EX-10.AM 3 a2018ivc10kexhibit10am.htm EXHIBIT 10.AM Exhibit

Exhibit 10(am)

Two Year Form



TECHNICAL INFORMATION & NON-COMPETITION AGREEMENT

THIS AGREEMENT (“Agreement”) is made and entered into as of this _____ day of _________, 20___, between Invacare Corporation, an Ohio corporation, or any subsidiary or affiliate thereof now existing or existing at any time while Employee (as hereinafter defined) is employed or any successor-in-interest thereto (“Employer”) and ____________________________________ (“Employee”).

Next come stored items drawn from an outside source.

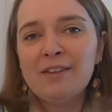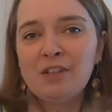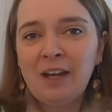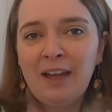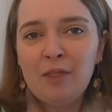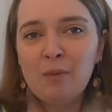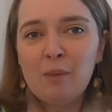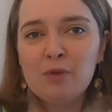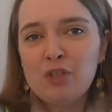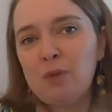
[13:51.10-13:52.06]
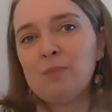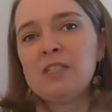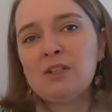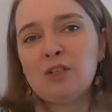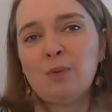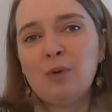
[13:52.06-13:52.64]
check out the membership
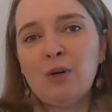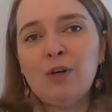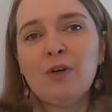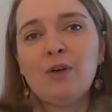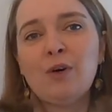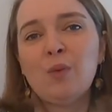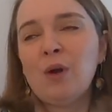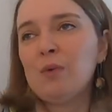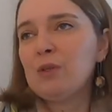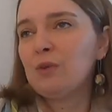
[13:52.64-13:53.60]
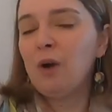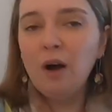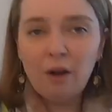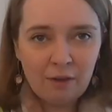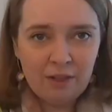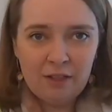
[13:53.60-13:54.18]
Stitchable Co, where we do
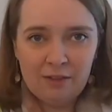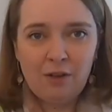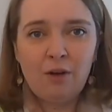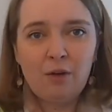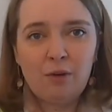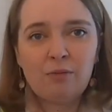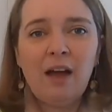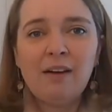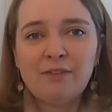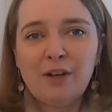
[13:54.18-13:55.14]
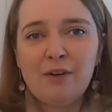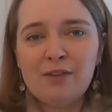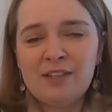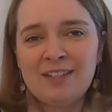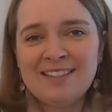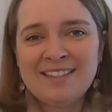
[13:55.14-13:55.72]
all things craft, all
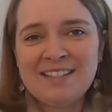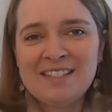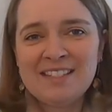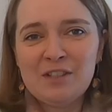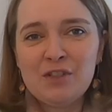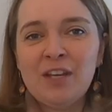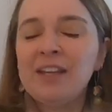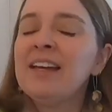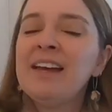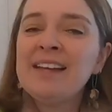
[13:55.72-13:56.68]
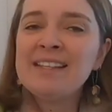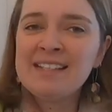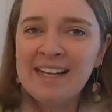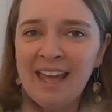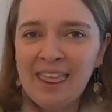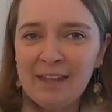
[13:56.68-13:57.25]
things stitching
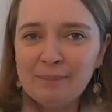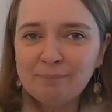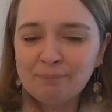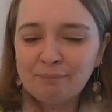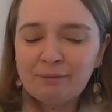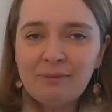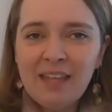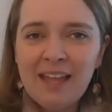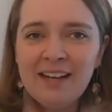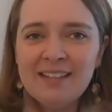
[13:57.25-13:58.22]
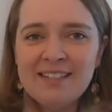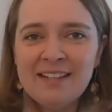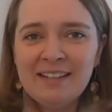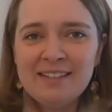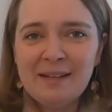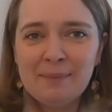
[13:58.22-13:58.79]
together. And I'll see you
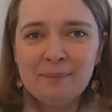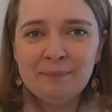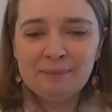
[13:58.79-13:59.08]
next time.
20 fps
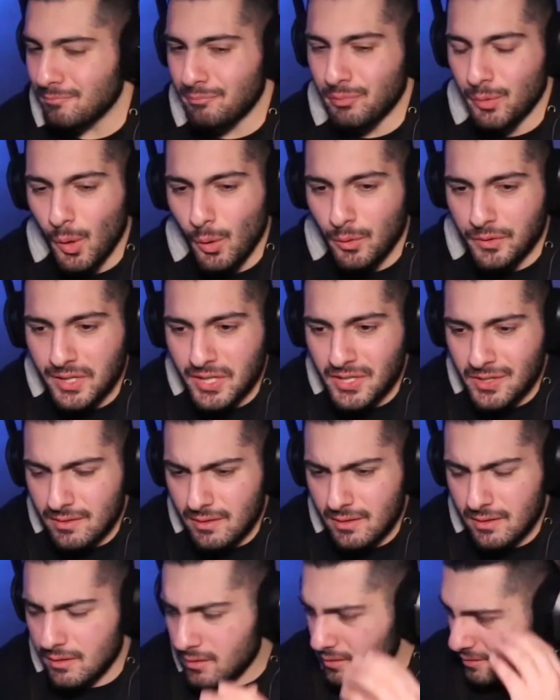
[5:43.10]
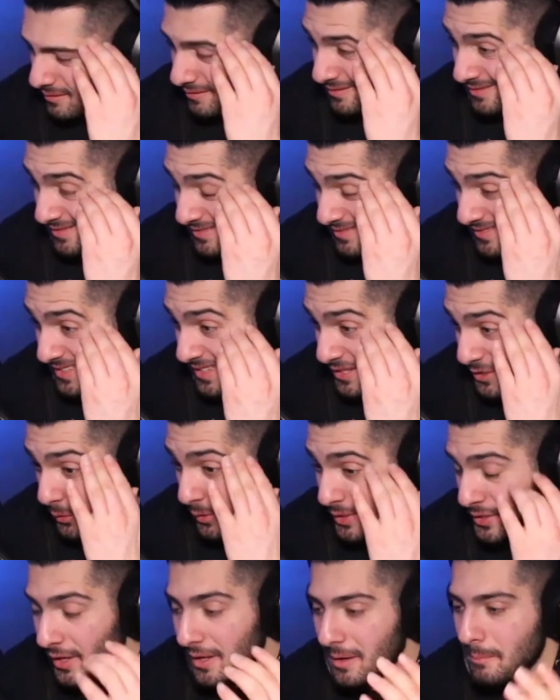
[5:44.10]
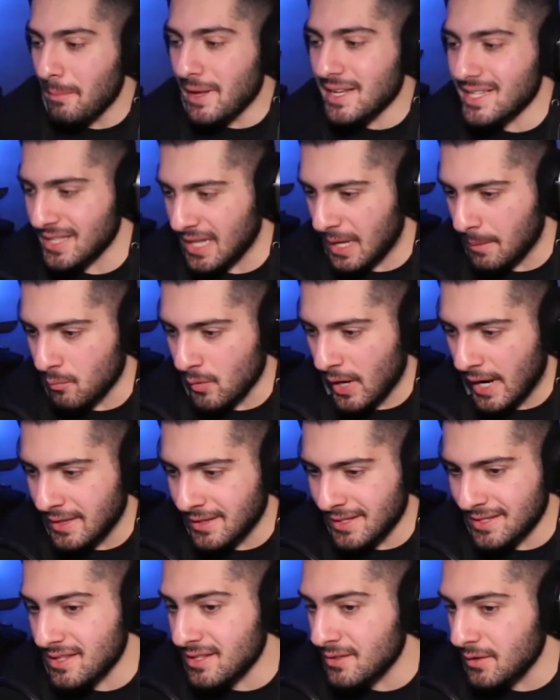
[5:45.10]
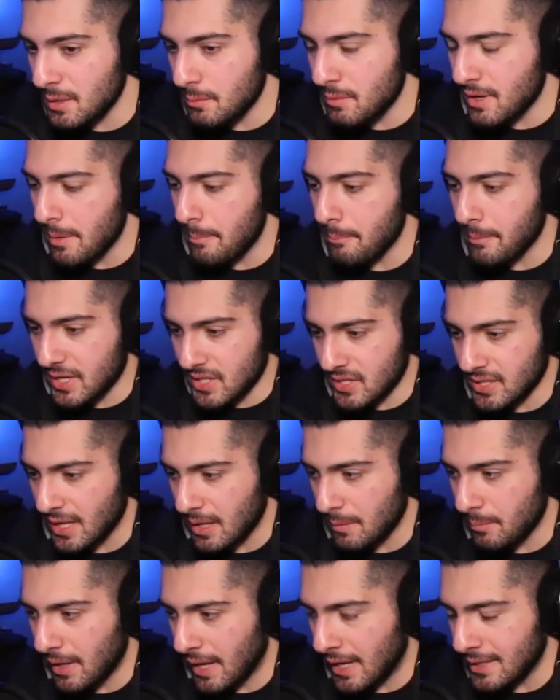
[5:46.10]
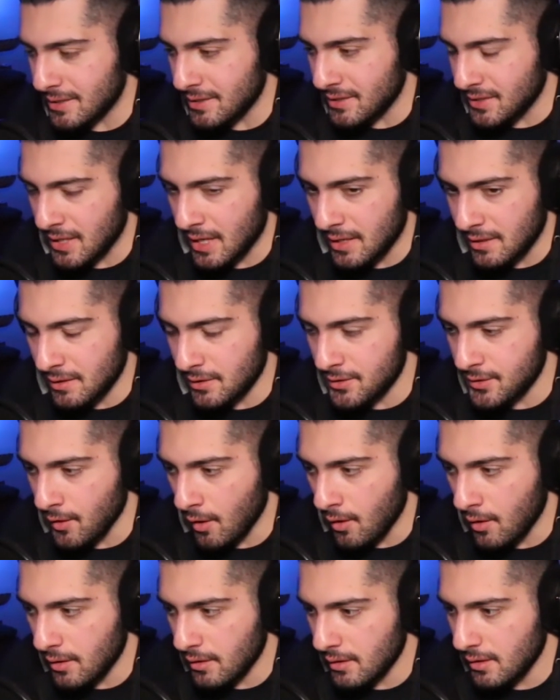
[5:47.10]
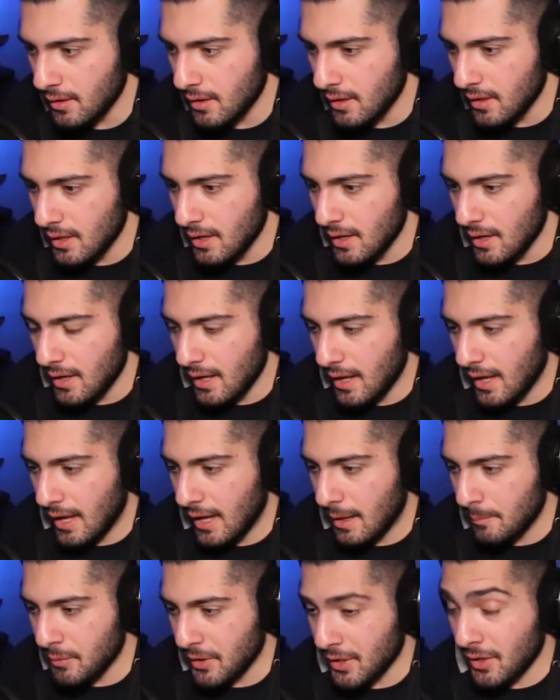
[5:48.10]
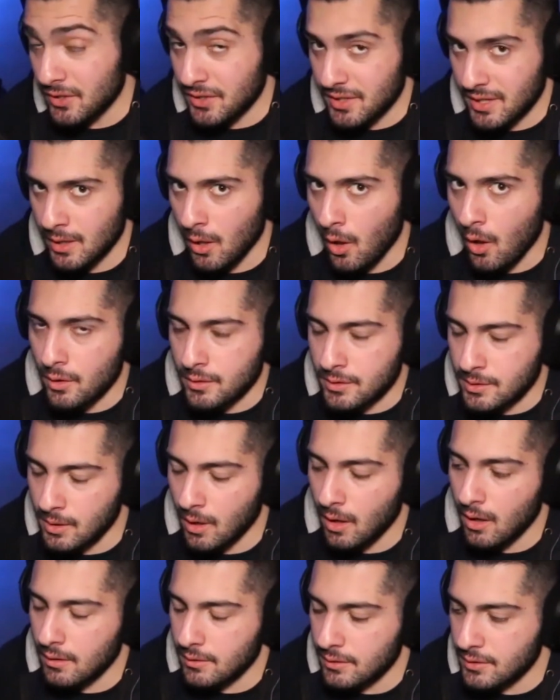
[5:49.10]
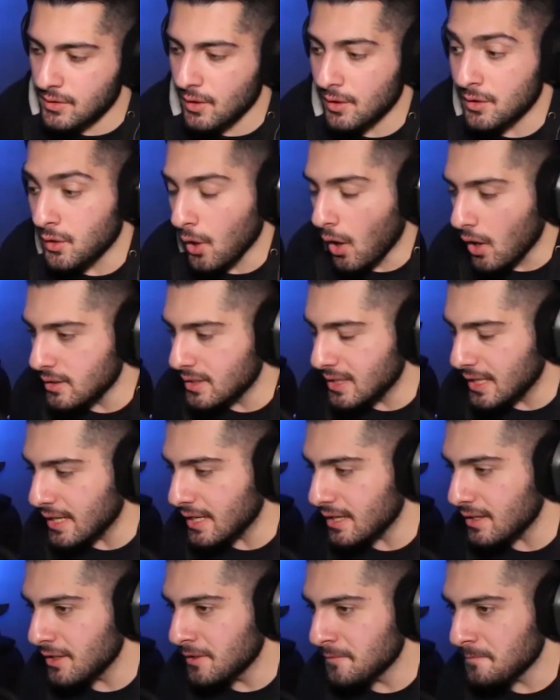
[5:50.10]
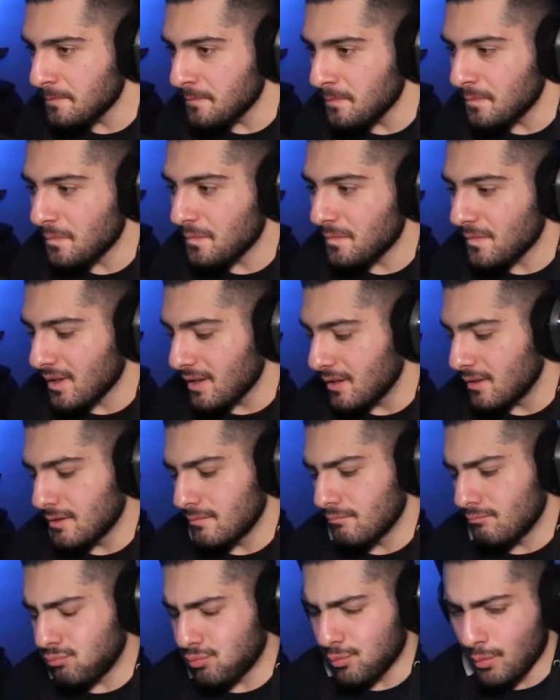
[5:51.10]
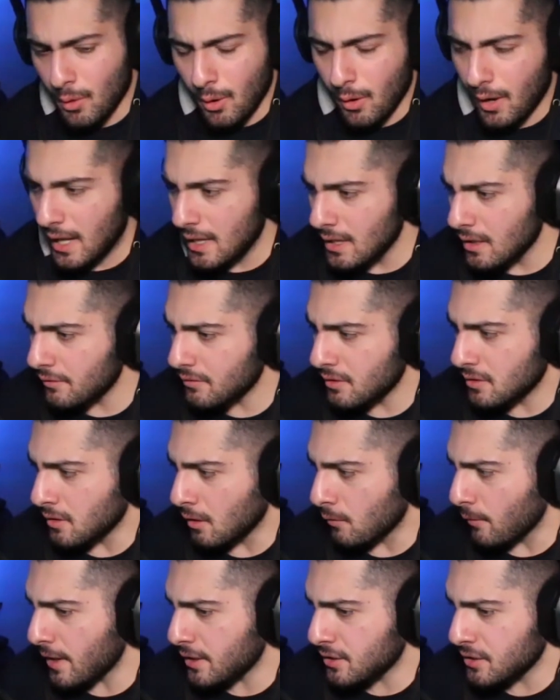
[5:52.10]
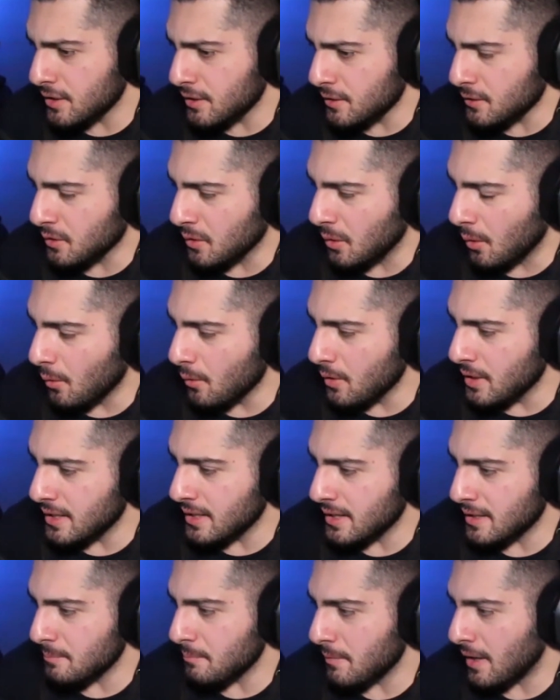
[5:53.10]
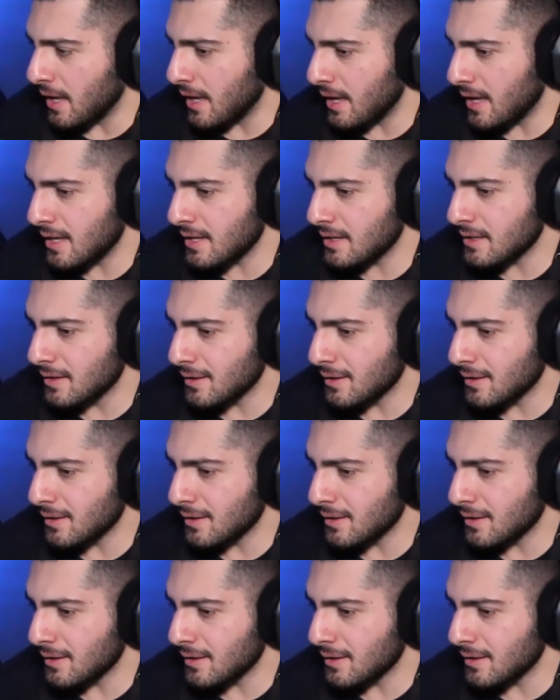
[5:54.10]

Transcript: Bro, this. So he's got a mixtape, right? This is going to be a mixtape, as he said in the song, uh, because the long songs are daunting. Bro, I love the direction he's going in, man.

This Agreement is meant to supersede and replace the prior Technical Information and Non-Competition Agreement and any and all other agreements entered into and related to post-employment competition.
1.
DEFINITIONS: As used herein the following words have the meanings specified:

(a)    “Intellectual Property” means designs, derivations, works of authorship, discoveries, improvements, innovations and ideas, or any other intellectual property right, whether or not patentable or copyrightable or otherwise registrable, relating to any part of the business or activities of Employer, including without limitation, novel or improved products, processes, machines, promotional or advertising materials, schemes and other manufacturing and sales techniques.

(b)    “Confidential Information” means financial information, marketing strategies, pricing policies or characteristics, user identification, passwords, computer software, screens, user interfaces, system designs and documentation, supplier information, customer information, product information or specifications, designs, drawings, plans or alterations, manufacturing, testing or assembly processes, costs of materials, business or business prospects, proposals, codes, research, reports, investigations, Intellectual Property, equipment, compositions, technology, formulas, trade secrets, know-how, research and development programs, sales methods, costs of production and overhead, and other confidential, technical or business information and data or other information of similar character which relate to Employer, its business or Employee’s employment.

(c)    “Competitor” means any person, firm or organization (and/or parent, subsidiary or affiliate thereof) engaged in or about to become engaged in research on, or the production and/or sale or distribution of any Competitive Product.

(d)    “Competitive Product” means a product which is similar to or competitive with a product manufactured and/or sold by Employer, or with respect to which Employer has conducted research, during the three (3) years immediately preceding termination of Employee’s employment.

2.    OBLIGATIONS OF EMPLOYEE: Employee is employed with or desirous of being employed by Employer in a capacity such that Employee has access to or expects to become informed of Confidential Information. In consideration of and as part of the terms of Employee’s employment by Employer and the payment of compensation to him/her by Employer, Employee agrees as follows:






(a)    Ownership of Intellectual Property: With respect to all Intellectual Property made, created or conceived by Employee, either alone or jointly with others, during or arising out of his or her employment with Employer or, based upon or derived from Confidential Information, all such Intellectual Property shall be the sole property of Employer and Employee agrees:

(I)    to promptly disclose in writing any such Intellectual Property to Employer;

(II)    to treat such Intellectual Property as the trade secrets and Confidential Information of Employer;

(III)    not to disclose such Intellectual Property to anyone; and

(IV)    not to use any such Intellectual Property for any other purpose other than in connection with Employee’s employment or for Employer’s sole benefit.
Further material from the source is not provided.